Теперь, когда зенитки замолчали, звук его шагов гулко разносился среди каменных стен, вспугивая кошек, единственных четвероногих обитателей, выживших, несмотря на войну и голод. Они со всех ног кидались в ближайшие подворотни и долго провожали его любопытным взглядом.

Человек продолжал бежать. Наконец лестница вывела его на широкую площадку, расположенную перед входом в древний монастырь капуцинов. Часть монастыря когда-то в незапамятные времена была полуразрушена, а в сохранившейся части здания ютилась дюжина шумливых бородатых монахов.

После минутного колебания человек медленно двинулся, вдоль монастырских стен, внимательно оглядывая дома, выходящие на площадь. Проходя мимо разрушенной части монастыря, он заглянул в полуобвалившиеся ворота, украшенные искусно вырезанными из камня листьями папоротника, юркнул в них и очутился в темноте, царящей здесь уже два столетия. Сначала, после солнца, ослепительно сиявшего снаружи, все показалось ему черным и неразличимым: и пол, заросший бурьяном, и тысячи валявшихся под ногами обломков. Сделав несколько шагов, человек остановился, потер глаза и ощупью двинулся дальше, ощупывая ногой почву. Он снова улыбался. Развалины начинались длинным темным коридором. Через десяток метров коридор круто поворачивал и вел к лестнице, от которой сохранилось только пять первых ступенек. За поворотом темнота еще больше сгустилась. Человек остановился и присел на поросшие травой каменные плиты. Теперь он должен был отдохнуть и собраться с мыслями.

Он провел рукой по израненному лицу, и ему отчетливо вспомнилось все, что недавно произошло, особенно та минута, когда он понял, что может выбраться на волю. Это была страшная минута. На него рушились стены камеры, всё окутали густые облака пыли, смерть уже казалась неизбежной. И вдруг тяжелую завесу пыли прорезал свет — солнце!

Он рванулся навстречу этому свету и побежал, спотыкаясь о камни, не обращая внимания на грохот обвала у себя за спиной. Он бежал не останавливаясь, не думая о бомбах, не замечая осколков, со свистом проносящихся вокруг, бежал при ярком солнце к свободе.

Неаполь он знал плохо, потому что прожил здесь всего два-три месяца, пока его не арестовали. Но ему вспомнились слова Сальваторе, товарища, у которого он некоторое время скрывался.

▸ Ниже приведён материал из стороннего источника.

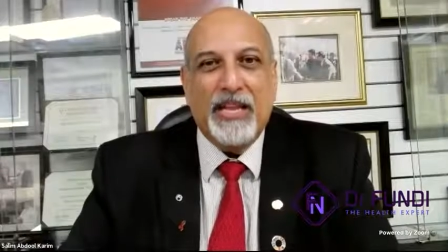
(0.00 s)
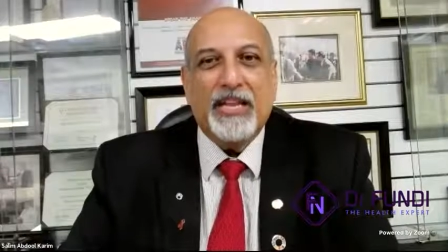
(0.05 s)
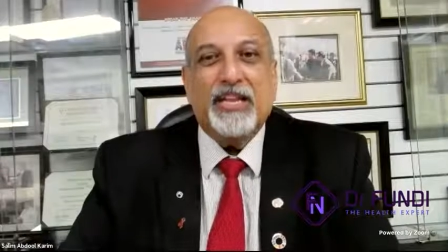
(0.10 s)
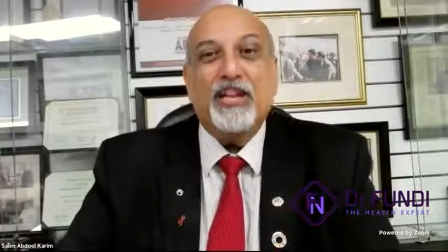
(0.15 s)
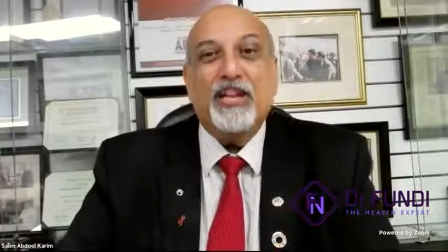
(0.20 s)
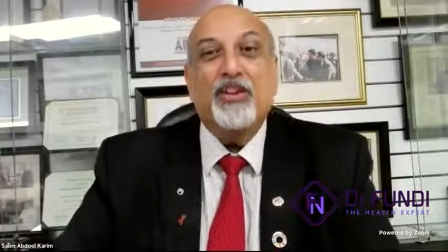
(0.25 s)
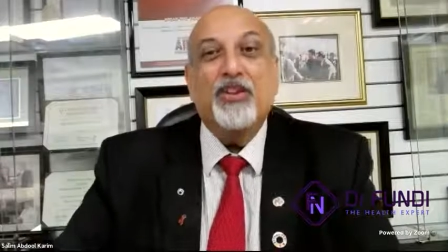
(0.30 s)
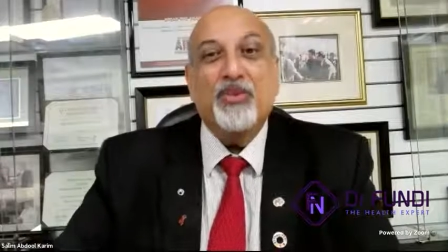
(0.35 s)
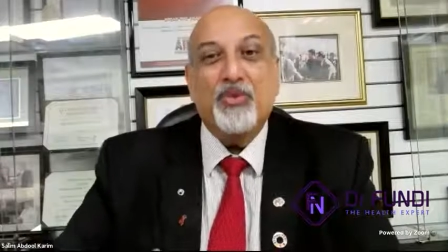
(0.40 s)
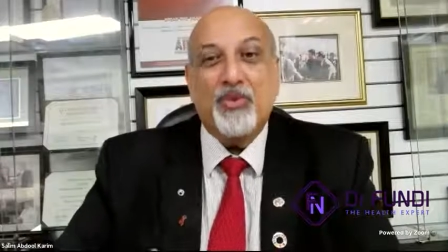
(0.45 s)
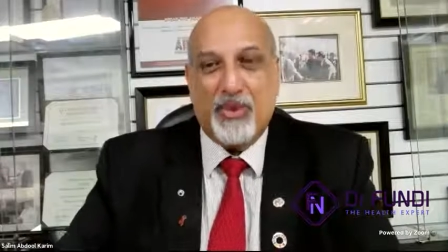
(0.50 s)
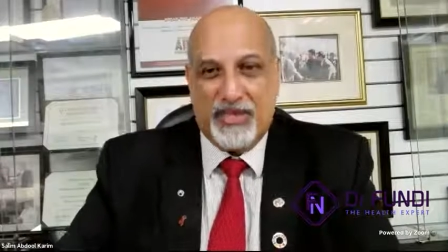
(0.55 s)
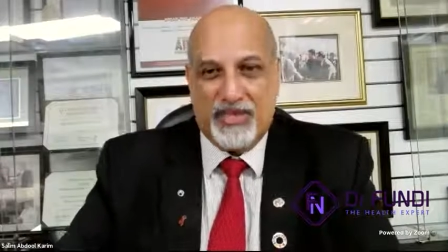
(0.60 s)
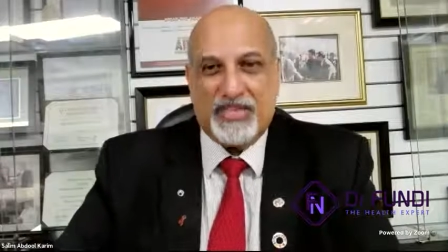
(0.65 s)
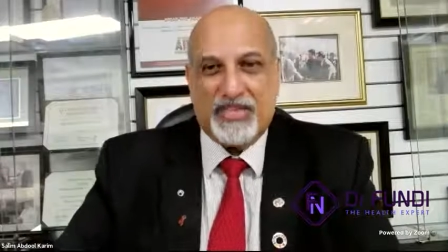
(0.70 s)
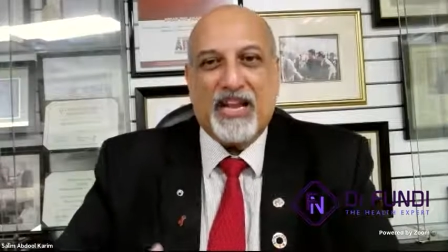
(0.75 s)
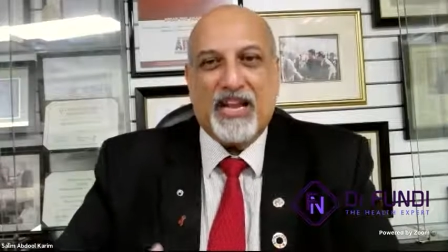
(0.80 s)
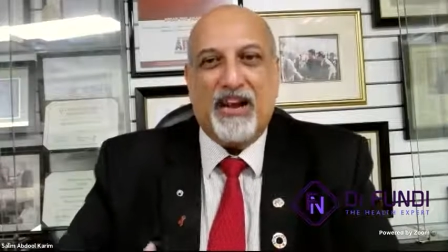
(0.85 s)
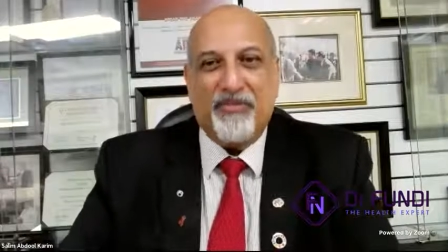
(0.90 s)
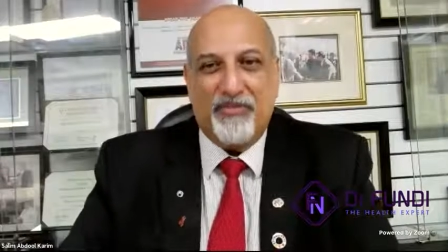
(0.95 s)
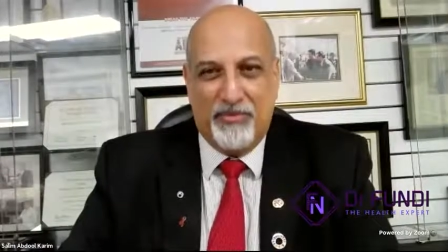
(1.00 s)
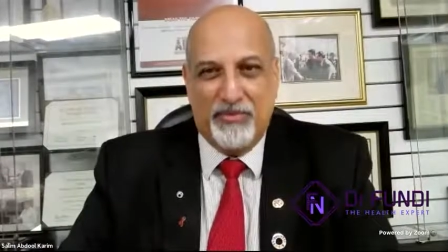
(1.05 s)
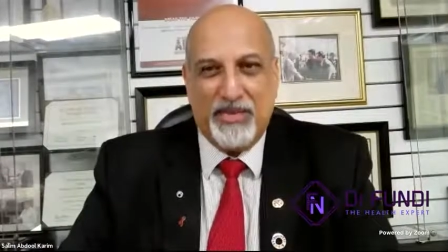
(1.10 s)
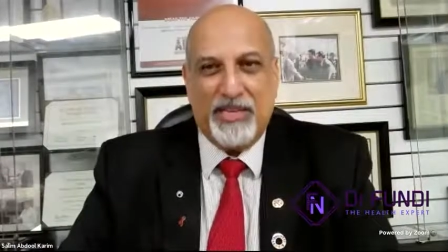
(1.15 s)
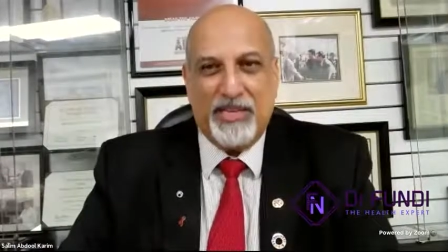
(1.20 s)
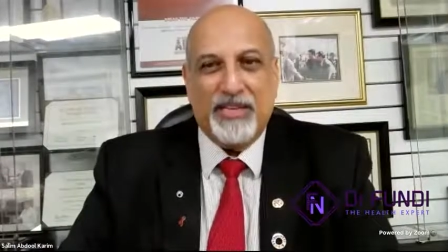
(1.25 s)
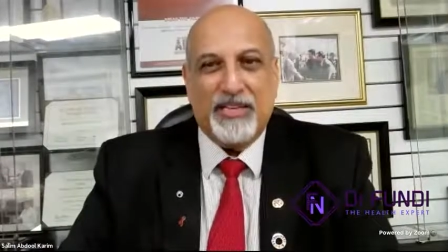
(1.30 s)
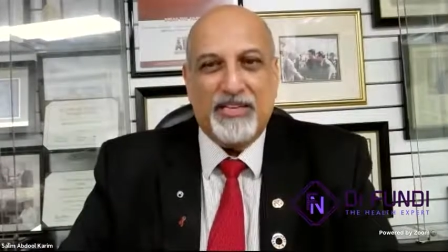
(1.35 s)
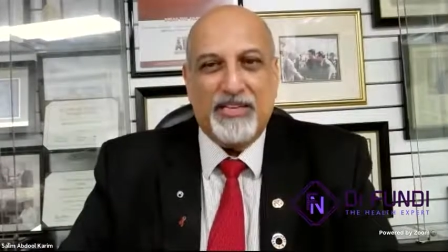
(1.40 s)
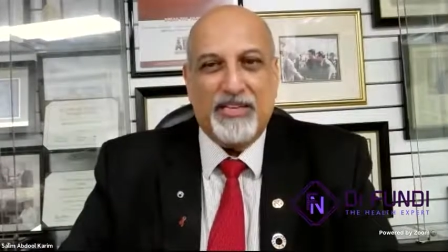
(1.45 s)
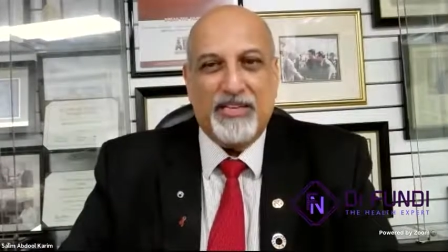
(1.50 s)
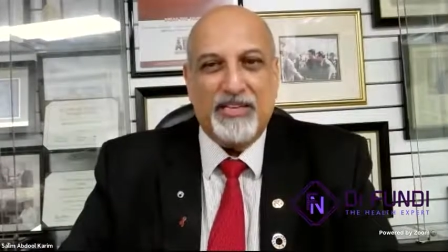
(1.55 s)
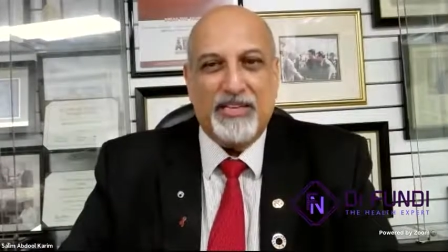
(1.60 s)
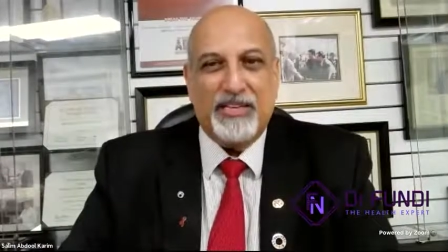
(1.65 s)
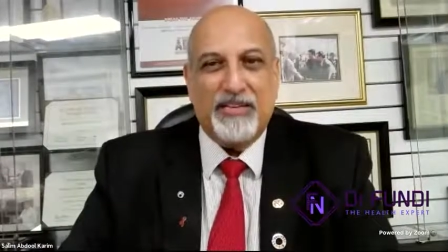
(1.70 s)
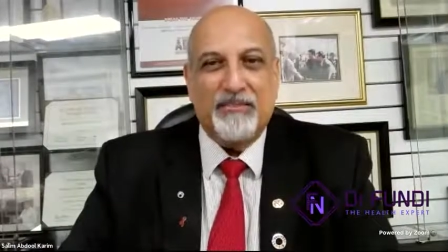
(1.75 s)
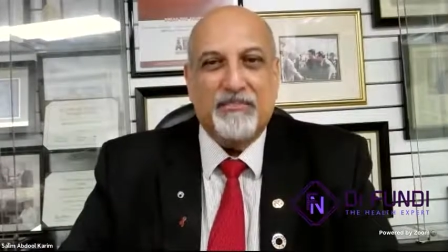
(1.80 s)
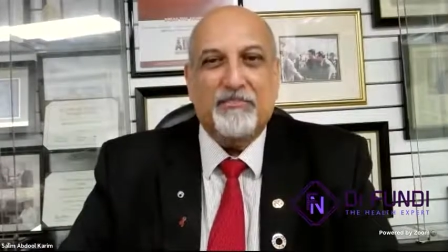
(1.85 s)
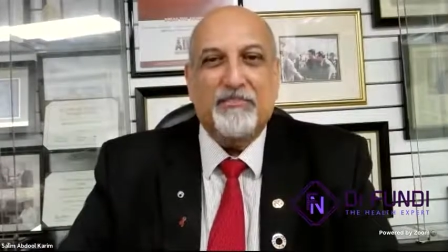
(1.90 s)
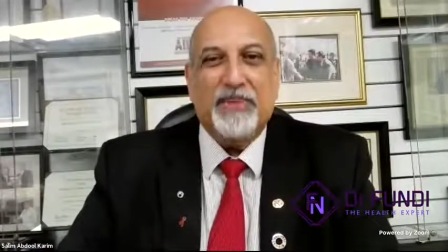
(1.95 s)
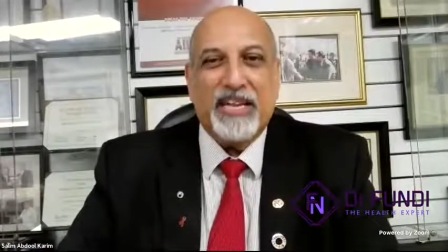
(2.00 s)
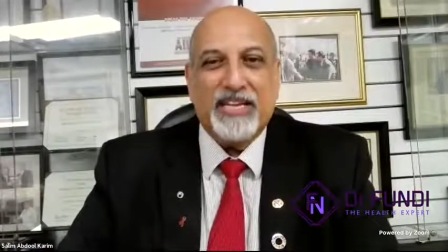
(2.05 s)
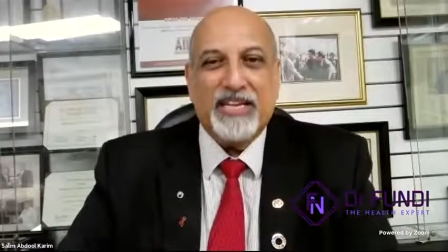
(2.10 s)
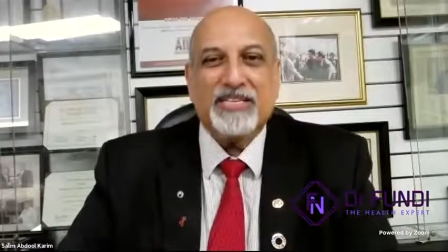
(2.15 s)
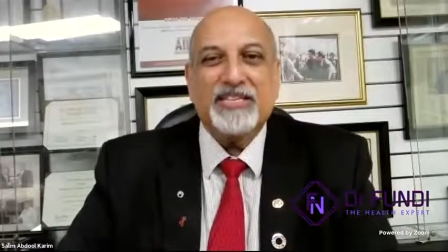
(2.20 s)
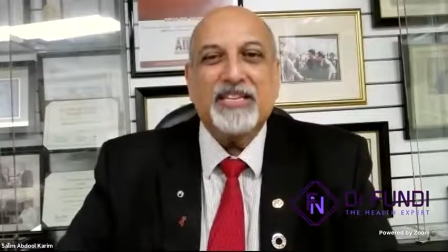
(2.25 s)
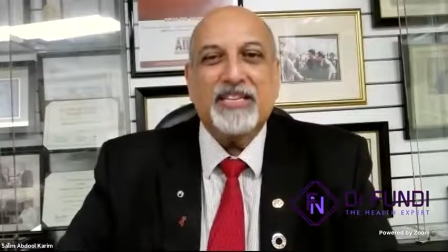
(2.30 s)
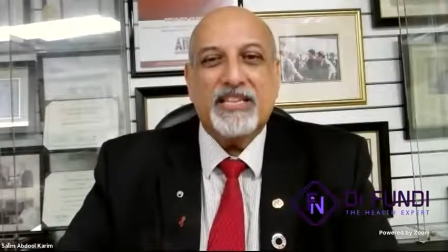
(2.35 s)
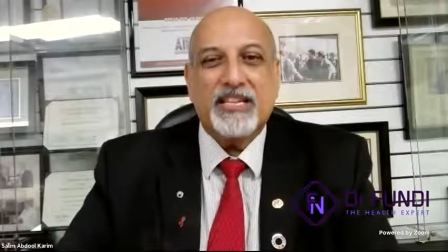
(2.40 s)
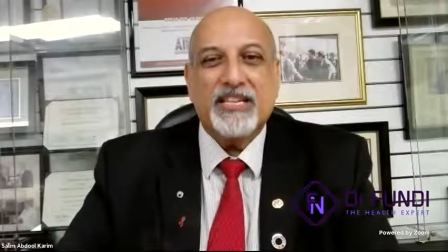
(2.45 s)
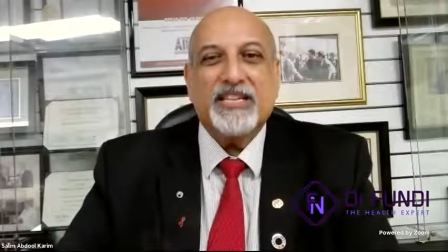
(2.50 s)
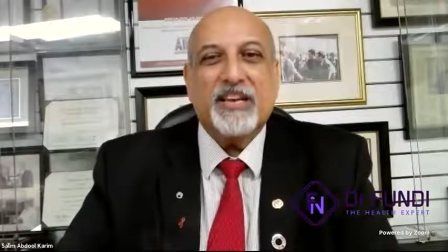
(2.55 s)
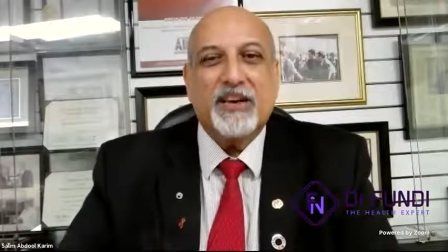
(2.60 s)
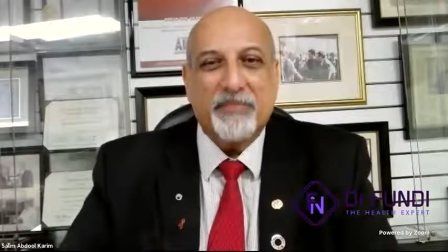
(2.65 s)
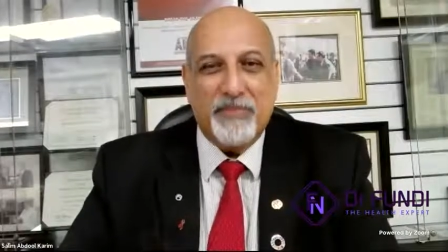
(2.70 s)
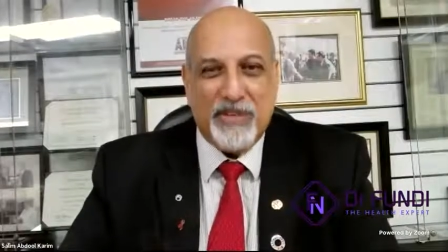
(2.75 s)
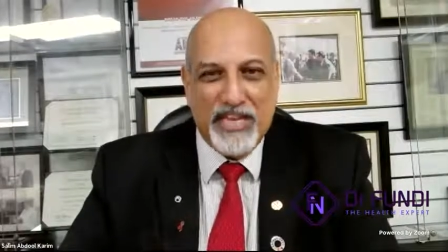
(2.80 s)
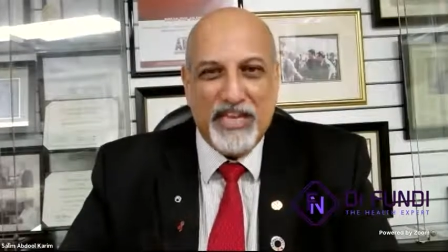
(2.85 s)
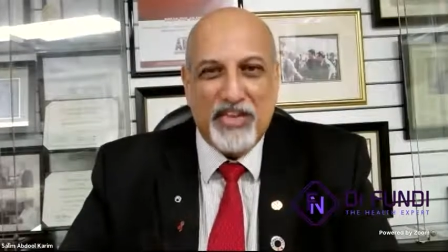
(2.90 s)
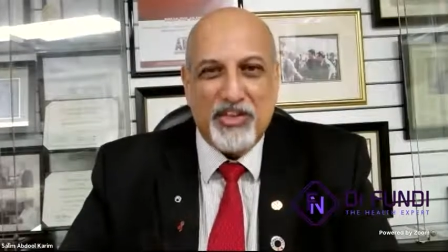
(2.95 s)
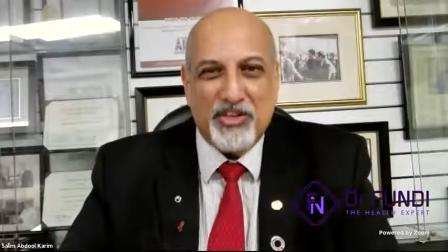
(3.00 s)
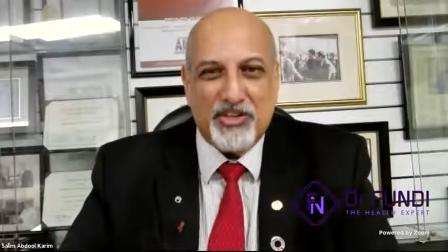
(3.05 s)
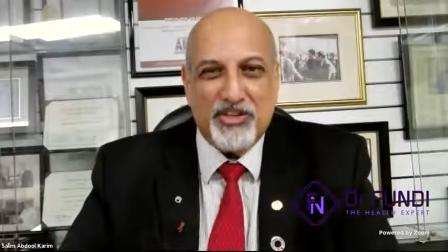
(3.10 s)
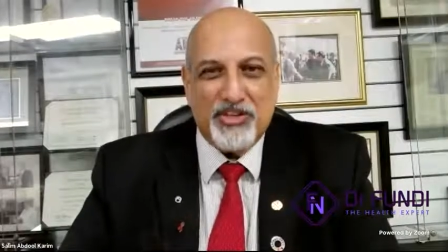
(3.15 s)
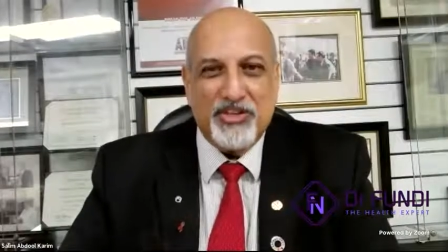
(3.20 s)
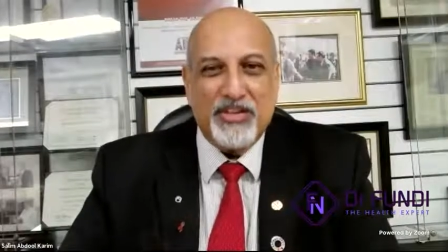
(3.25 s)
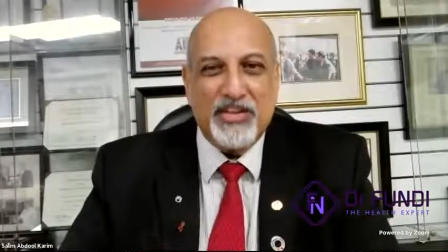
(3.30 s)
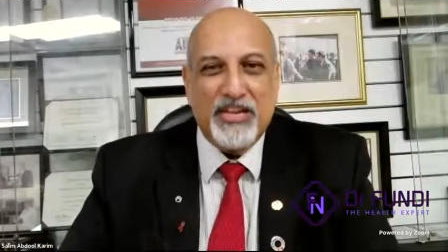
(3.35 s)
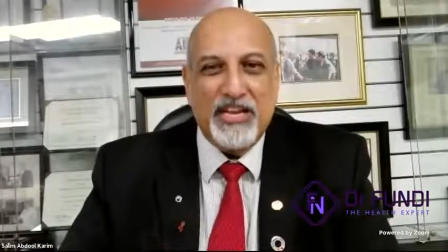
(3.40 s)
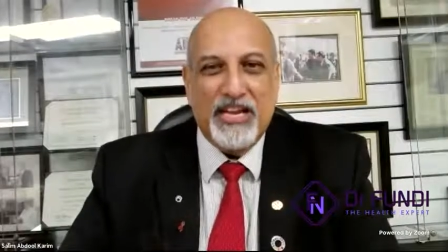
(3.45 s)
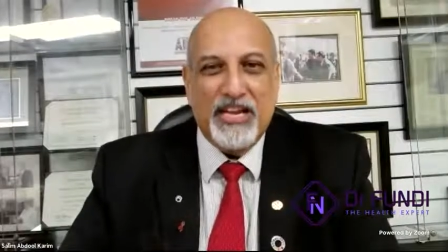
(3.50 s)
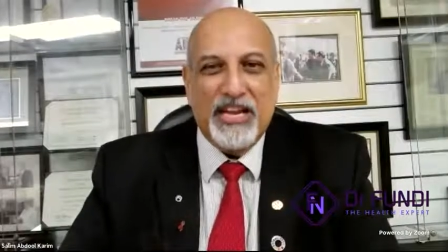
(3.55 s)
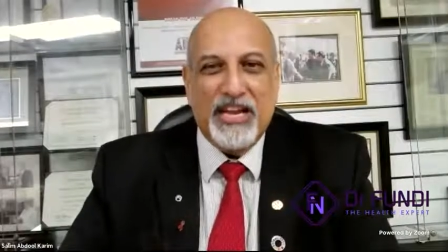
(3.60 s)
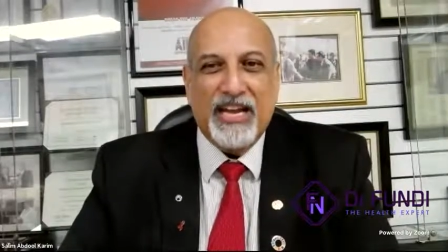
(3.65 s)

the US government makes a determination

«Если тебе нужно будет спрятаться на несколько дней, — говорил Сальваторе, — поднимись по лестницам Звездных переулков и укройся среди развалин старого монастыря. Найти тебя там будет трудновато. Я знаю, многие прятались в тех местах. До войны, правда, все больше жулики. Много их там скрывалось. Ну, а сейчас, пожалуй, никого нет».

С тех пор он ни разу не вспомнил об этом совете. И, только когда американская бомба обрушила стены тюрьмы, его сразу осенила мысль о старом монастыре капуцинов. Но как до него добраться? Не собьется ли он с пути, блуждая по извилистым улочкам Неаполя, в которых ему так же трудно ориентироваться, как в джунглях. И вот, смотри ты, все-таки добрался! Теперь надо подумать о следующем шаге. Хотя нет, с этим лучше подождать. Нужно осмотреться…

Среди сырых стен застыла тяжелая тишина. Да, надо подождать, чтобы сердце перестало бешено колотиться в груди, чтобы остыло разгоряченное лицо. Надо спокойно во всем разобраться. Надо, чтобы утихомирилась эта неистовая сила, этот стихийный порыв, который словно толкал его в спину, приказывая бежать. Надежно ли его убежище? Этого он не знал. Будут ли его искать? О, в этом можно было не сомневаться. Как они обрадовались, когда увидели его в наручниках! Потом он узнал, что допрашивал его сам шеф тайной полиции, тощий человек с пергаментным лицом, украшенным усиками. Шеф все время улыбался и с наигранной любезностью говорил:

— Итак, вы синьор Марио Грасси?

— Нет.

— Боже мой, какое разочарование! А я был уверен, что вы-то и есть синьор Грасси.

— Нет, меня зовут Марио Андьяни.

— Ай-яй-яй! Как же это мы так обознались! Но вы не извольте беспокоиться. Мы сию же минуту все проверим и больше не причиним вашей милости никаких неприятностей.